My thinking is that this would be in place of pwdFailureTime - i.e. instead of storing all the timestamps alone, what would matter is to just store the password hash and the last time that password was tried. If it accumulates too many values, the account may be locked. But instead of counting all failures, we just count the number of *unique* failures (and we need the password hash to implement the uniqueness, and the timestamp to see if it happened within pwdFailureCountInterval).
Effectively, it means before updating pwdFailureTime, we look in that to see if this password is listed there. If it is, we update the timestamp, instead of adding another value. If not, we add it with the current timestamp. Everything else probably works about the same as it does now.
If the number of values in this attribute exceed the number of max fails allowed, the account is locked. Timestamp is needed to eventually expire and remove it.
Removal should only occur when a successful login occurs. There's no
need for
a separate expiration period.
If the account is locked out, how does one successfully log in? 1) if the password is reset. 2) after some amount of time has passed (pwdFailureCountInterval). 3) ?...
Making security-related suggestions that you haven't fully thought
through yet
really isn't a good idea.
Let me rephrase. What I should have said was I have not discussed this with enough people to see if anyone else has thought of something I haven't, so I'm throwing this out for that discussion. At this point, I think I've thought it through enough - but do have concerns about the storage of these attempted passwords and the performance/complexity of implementing it that others may improve upon (or show good reason why this really is a bad idea :) This is where my hesitation towards this idea comes from).
If you only allow pwdMaxFailure attempts before locking the account,
there's
no point in even examining any passwords subsequent to the lockout
event.

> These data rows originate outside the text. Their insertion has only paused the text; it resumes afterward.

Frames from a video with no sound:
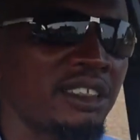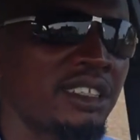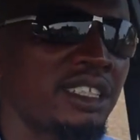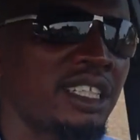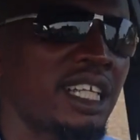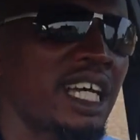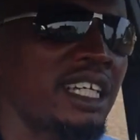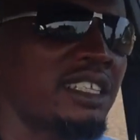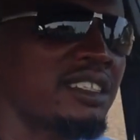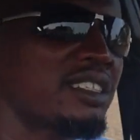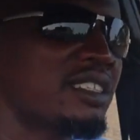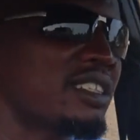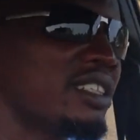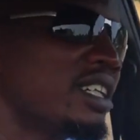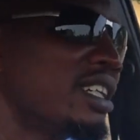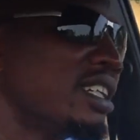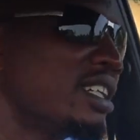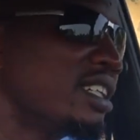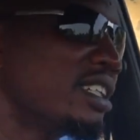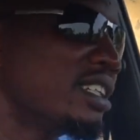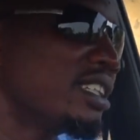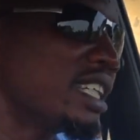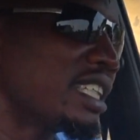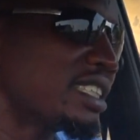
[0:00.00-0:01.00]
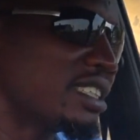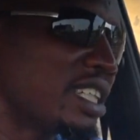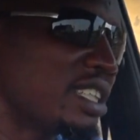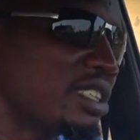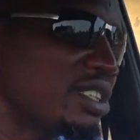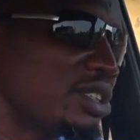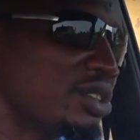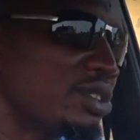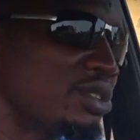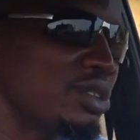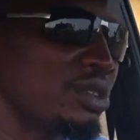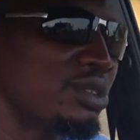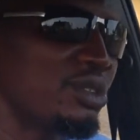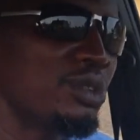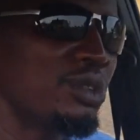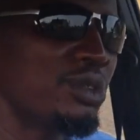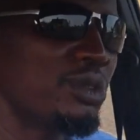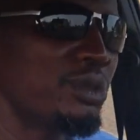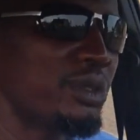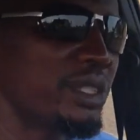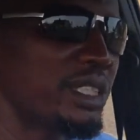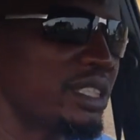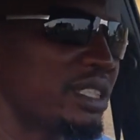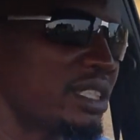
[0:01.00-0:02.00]
That there's nothing to
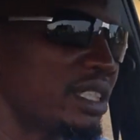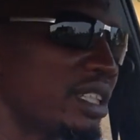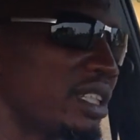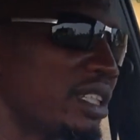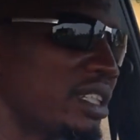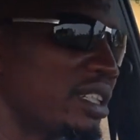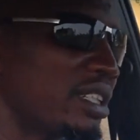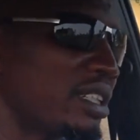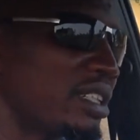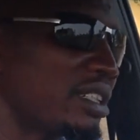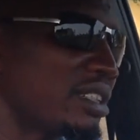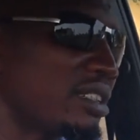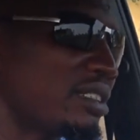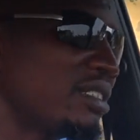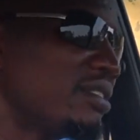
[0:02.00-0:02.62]
do with the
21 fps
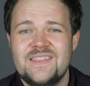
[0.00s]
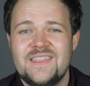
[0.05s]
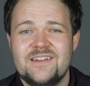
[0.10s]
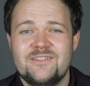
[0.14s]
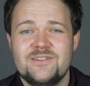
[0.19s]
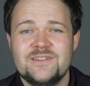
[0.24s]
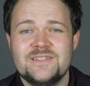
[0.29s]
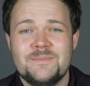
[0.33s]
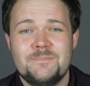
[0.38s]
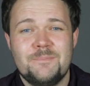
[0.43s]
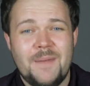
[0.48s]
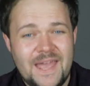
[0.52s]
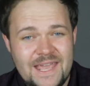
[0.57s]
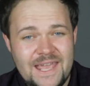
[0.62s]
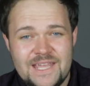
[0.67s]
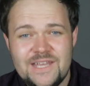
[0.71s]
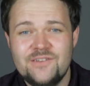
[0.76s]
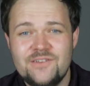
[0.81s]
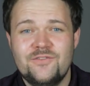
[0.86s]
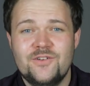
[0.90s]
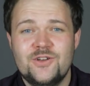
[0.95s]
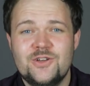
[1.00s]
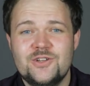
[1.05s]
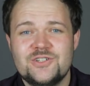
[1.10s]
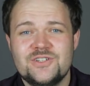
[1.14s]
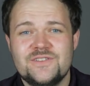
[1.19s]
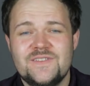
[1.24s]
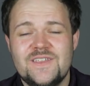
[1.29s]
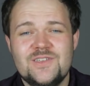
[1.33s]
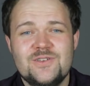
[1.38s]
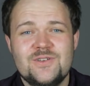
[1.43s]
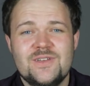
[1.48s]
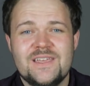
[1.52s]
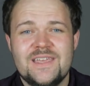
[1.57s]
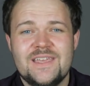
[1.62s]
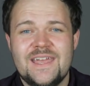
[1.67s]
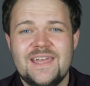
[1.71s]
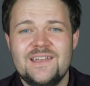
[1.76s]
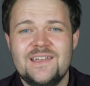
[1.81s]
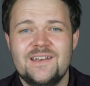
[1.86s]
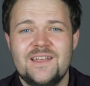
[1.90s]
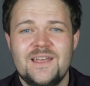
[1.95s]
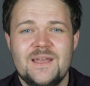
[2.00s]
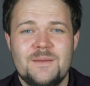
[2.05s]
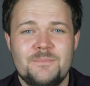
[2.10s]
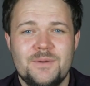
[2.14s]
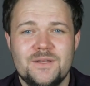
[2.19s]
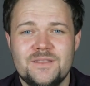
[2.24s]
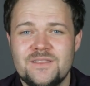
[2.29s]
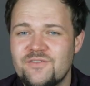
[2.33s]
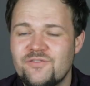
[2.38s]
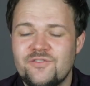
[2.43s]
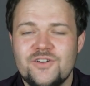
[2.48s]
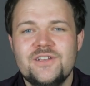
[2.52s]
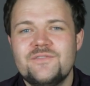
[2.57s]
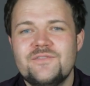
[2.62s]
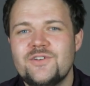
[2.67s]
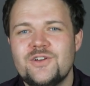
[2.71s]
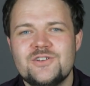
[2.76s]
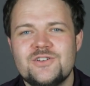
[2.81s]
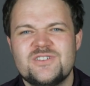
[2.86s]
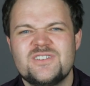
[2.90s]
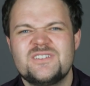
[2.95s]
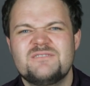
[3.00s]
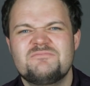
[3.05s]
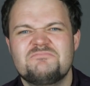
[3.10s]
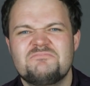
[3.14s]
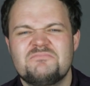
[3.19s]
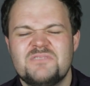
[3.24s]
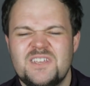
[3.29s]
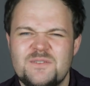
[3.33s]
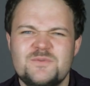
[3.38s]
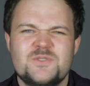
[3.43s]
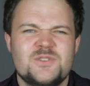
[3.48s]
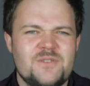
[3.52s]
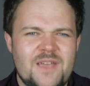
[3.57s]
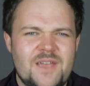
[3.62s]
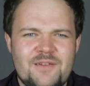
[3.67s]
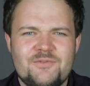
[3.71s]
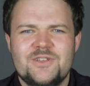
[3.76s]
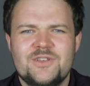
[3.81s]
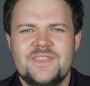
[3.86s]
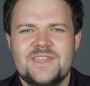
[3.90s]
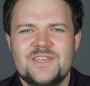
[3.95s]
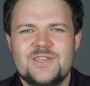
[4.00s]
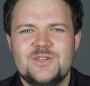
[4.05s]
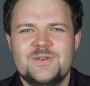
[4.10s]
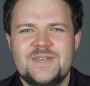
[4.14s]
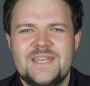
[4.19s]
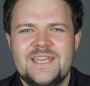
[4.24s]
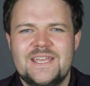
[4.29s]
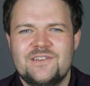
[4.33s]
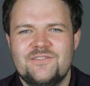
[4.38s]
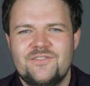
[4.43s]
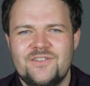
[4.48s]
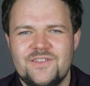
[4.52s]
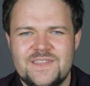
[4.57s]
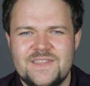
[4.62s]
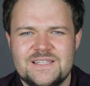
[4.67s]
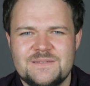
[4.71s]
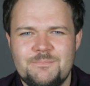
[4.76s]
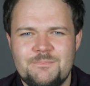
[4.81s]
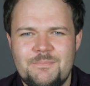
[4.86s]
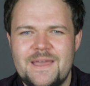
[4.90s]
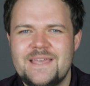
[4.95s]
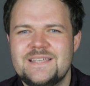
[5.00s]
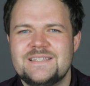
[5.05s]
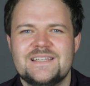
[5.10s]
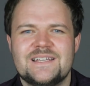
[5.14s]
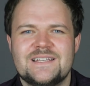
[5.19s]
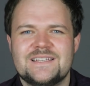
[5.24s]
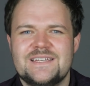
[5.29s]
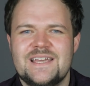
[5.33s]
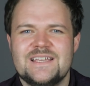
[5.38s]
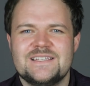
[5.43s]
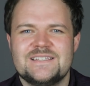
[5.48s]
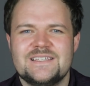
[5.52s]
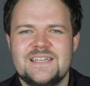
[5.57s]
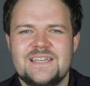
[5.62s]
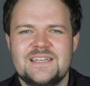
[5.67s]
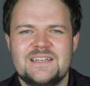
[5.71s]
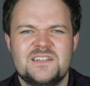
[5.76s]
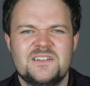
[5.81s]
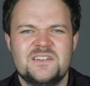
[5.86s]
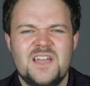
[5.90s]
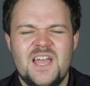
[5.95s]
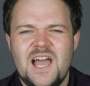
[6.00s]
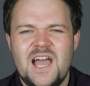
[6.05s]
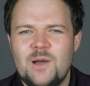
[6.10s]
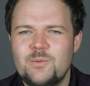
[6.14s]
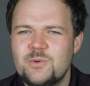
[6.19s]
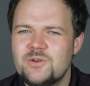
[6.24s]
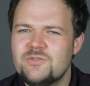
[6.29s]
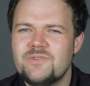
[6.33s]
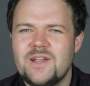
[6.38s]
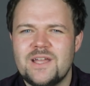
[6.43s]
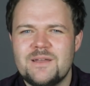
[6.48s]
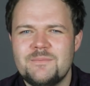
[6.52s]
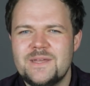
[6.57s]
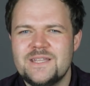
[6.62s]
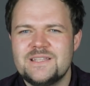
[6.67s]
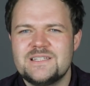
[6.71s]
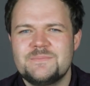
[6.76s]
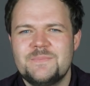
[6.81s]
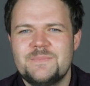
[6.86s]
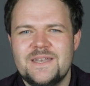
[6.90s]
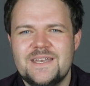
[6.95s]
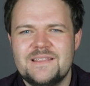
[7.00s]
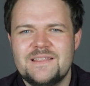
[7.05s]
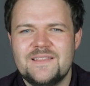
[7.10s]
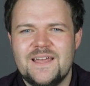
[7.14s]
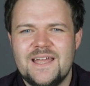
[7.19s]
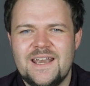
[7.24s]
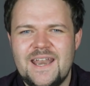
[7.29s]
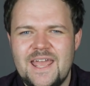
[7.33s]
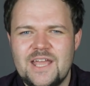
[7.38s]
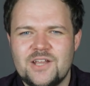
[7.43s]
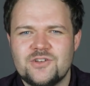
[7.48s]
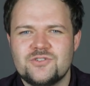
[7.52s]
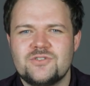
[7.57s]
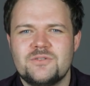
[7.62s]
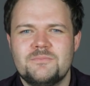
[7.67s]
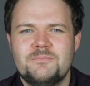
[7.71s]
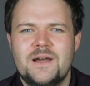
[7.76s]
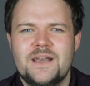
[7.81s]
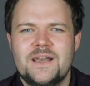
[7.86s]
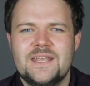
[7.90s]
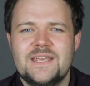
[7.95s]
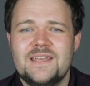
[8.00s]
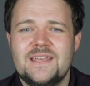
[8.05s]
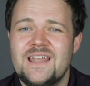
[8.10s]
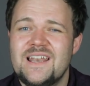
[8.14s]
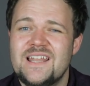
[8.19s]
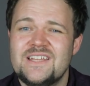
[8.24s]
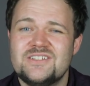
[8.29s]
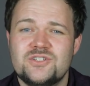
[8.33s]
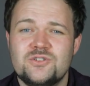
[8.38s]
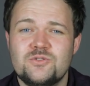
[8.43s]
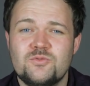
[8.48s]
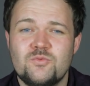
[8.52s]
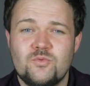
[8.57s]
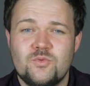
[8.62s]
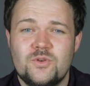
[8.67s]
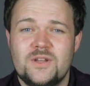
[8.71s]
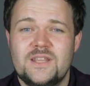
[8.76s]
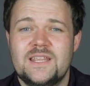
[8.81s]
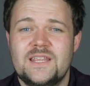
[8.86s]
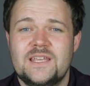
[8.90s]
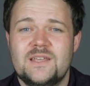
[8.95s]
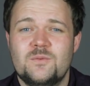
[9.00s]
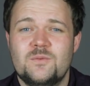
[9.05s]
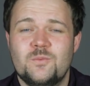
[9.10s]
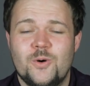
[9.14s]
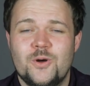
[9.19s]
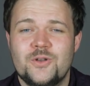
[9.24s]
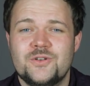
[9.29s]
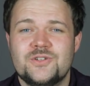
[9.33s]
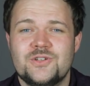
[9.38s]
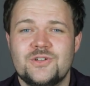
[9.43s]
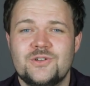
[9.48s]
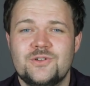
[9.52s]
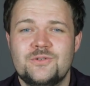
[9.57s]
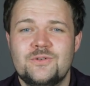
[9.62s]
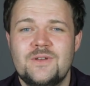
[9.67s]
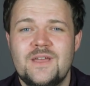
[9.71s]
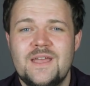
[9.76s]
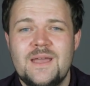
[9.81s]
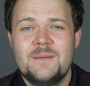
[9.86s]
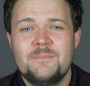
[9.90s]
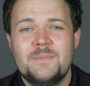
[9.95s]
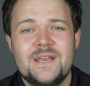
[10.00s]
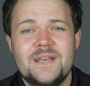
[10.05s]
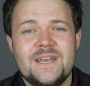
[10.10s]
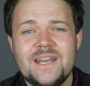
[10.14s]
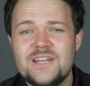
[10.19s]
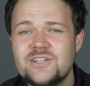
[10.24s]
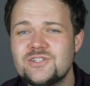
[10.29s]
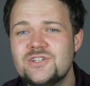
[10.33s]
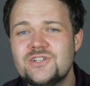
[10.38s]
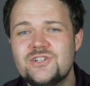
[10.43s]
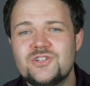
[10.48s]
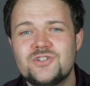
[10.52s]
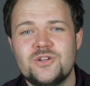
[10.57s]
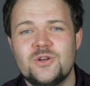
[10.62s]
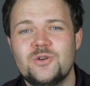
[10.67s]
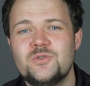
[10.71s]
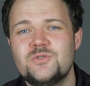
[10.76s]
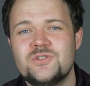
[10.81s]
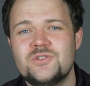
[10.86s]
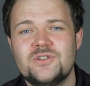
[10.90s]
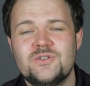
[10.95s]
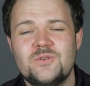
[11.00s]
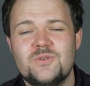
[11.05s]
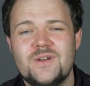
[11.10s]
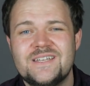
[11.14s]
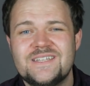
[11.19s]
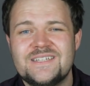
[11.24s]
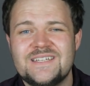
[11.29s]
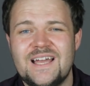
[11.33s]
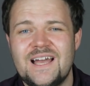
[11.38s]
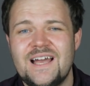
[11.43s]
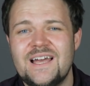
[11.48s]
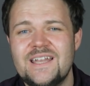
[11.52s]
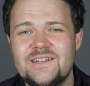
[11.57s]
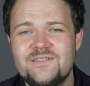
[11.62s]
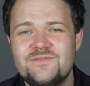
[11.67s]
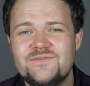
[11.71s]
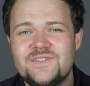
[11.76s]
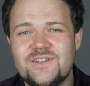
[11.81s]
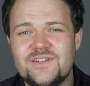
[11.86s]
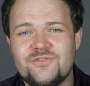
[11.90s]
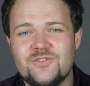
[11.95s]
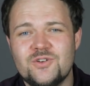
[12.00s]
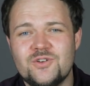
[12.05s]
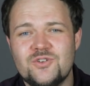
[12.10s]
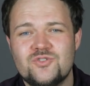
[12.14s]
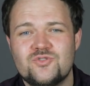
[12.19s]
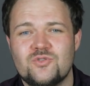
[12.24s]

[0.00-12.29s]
There is a paid version that you can get, but the free version gives you everything you need for this basic test here. I wouldn't recommend spending that extra money unless you really want to, but it actually shows you a ton of different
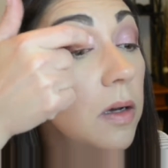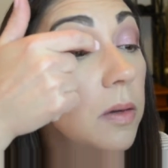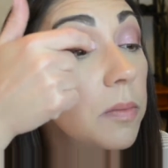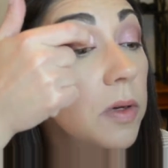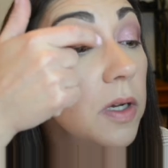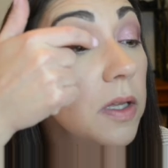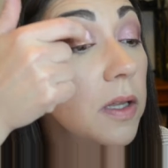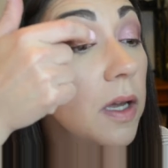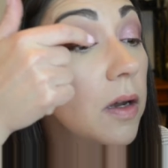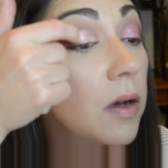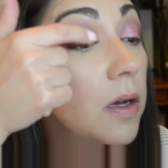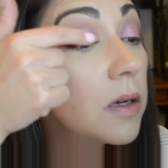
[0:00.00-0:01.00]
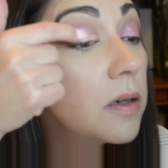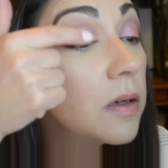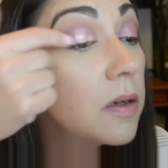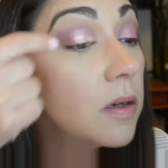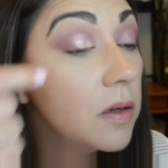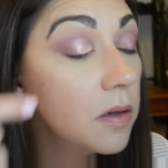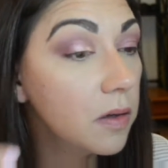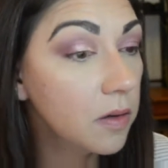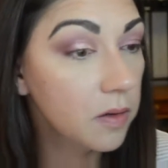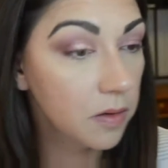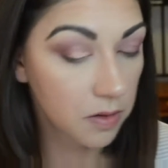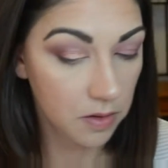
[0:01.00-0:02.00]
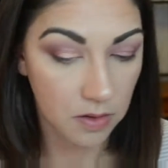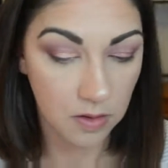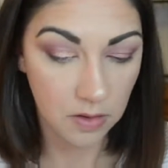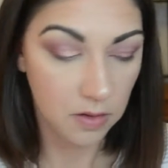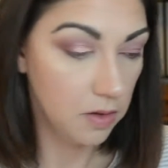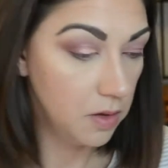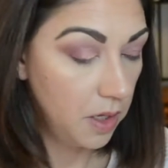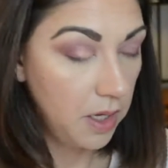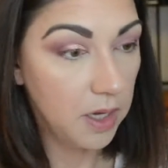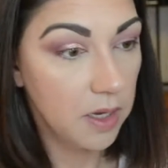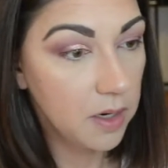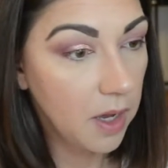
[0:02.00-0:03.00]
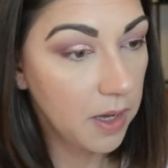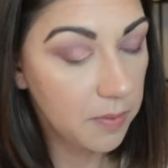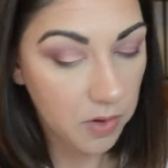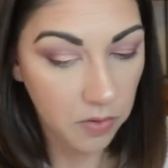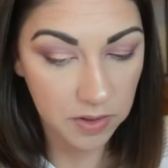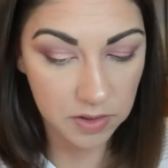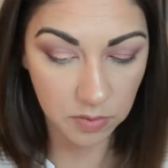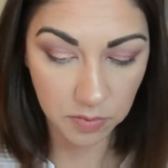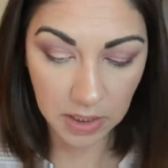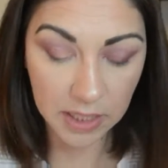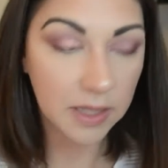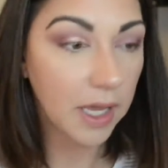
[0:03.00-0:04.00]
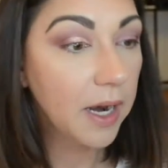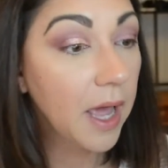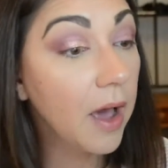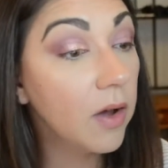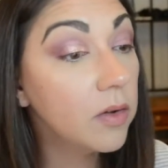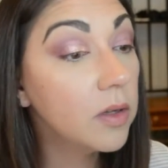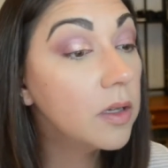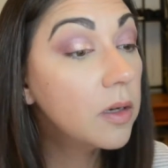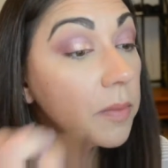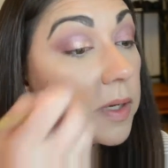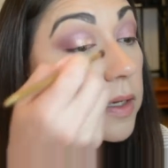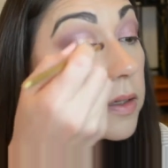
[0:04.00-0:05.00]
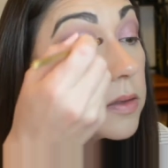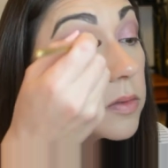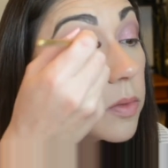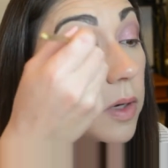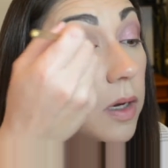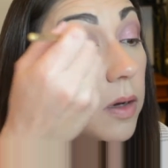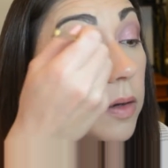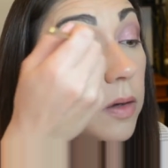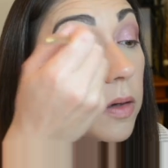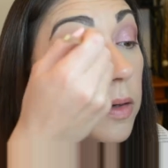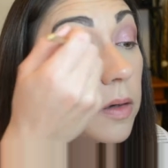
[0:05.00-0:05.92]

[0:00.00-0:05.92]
I'm putting that on, and I am going to blend that out a little bit as well.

So
no, there should never be a need to store more than pwdMaxFailure
values.
That's pwdMaxFailure *unique* attempts - that is a significant distinction. And yes, once you hit pwdMaxFailure unique failed attempts - i.e. once the account is locked, you don't necessarily need to even process bind requests until the account is unlocked.
But again, the point of this discussion is that when a legitimate user
is
trying to login, you shouldn't need to recognize more than 1 bad
password anyway.
The point of this discussion is to enhance the password lockout policy to still work as intended (to stop brute force attacks), while ignoring the
"user has an old password configed in an app somewhere, which is not really an attack" case.